**ABOUT THIS TASK**
An exact copy of every entry is required, minus the pictures.
*** SUPPLIED MATERIAL Section Begins ***
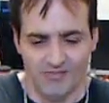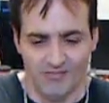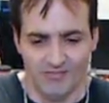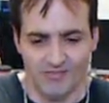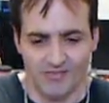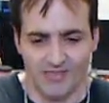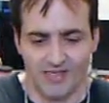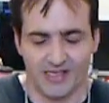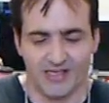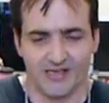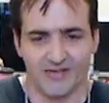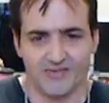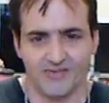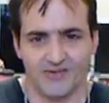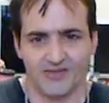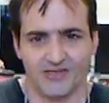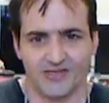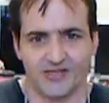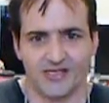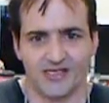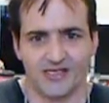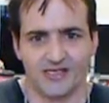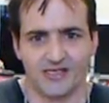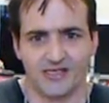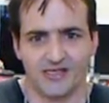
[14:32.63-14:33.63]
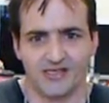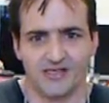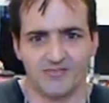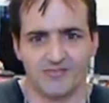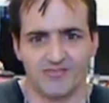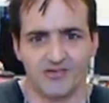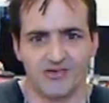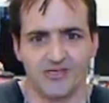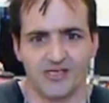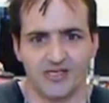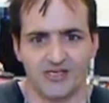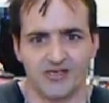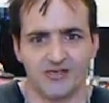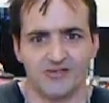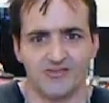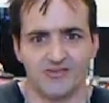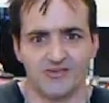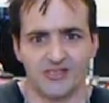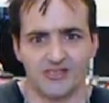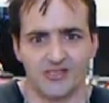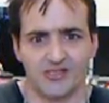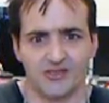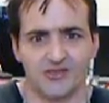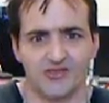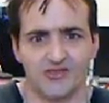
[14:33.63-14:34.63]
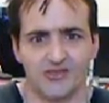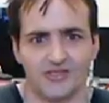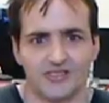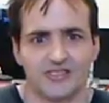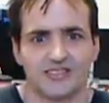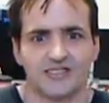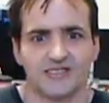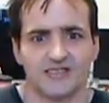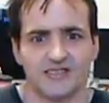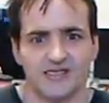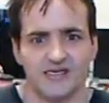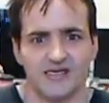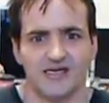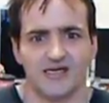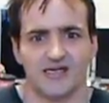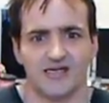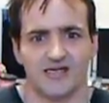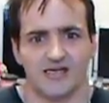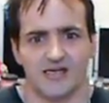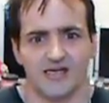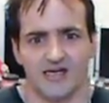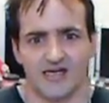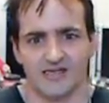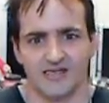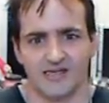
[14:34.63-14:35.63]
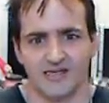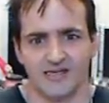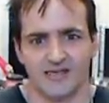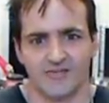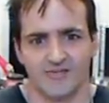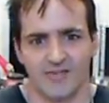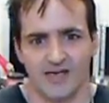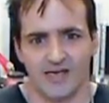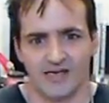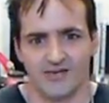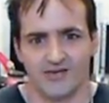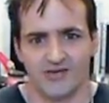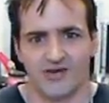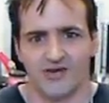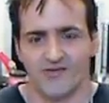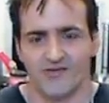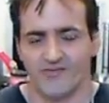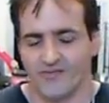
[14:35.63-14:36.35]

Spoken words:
But if you think you're pretty good with tools, then yeah, I take mine off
*** SUPPLIED MATERIAL Section Ends ***
**OUTPUT BELOW**
[14:32.63-14:33.63]
[14:33.63-14:34.63]
[14:34.63-14:35.63]
[14:35.63-14:36.35]

Spoken words:
But if you think you're pretty good with tools, then yeah, I take mine off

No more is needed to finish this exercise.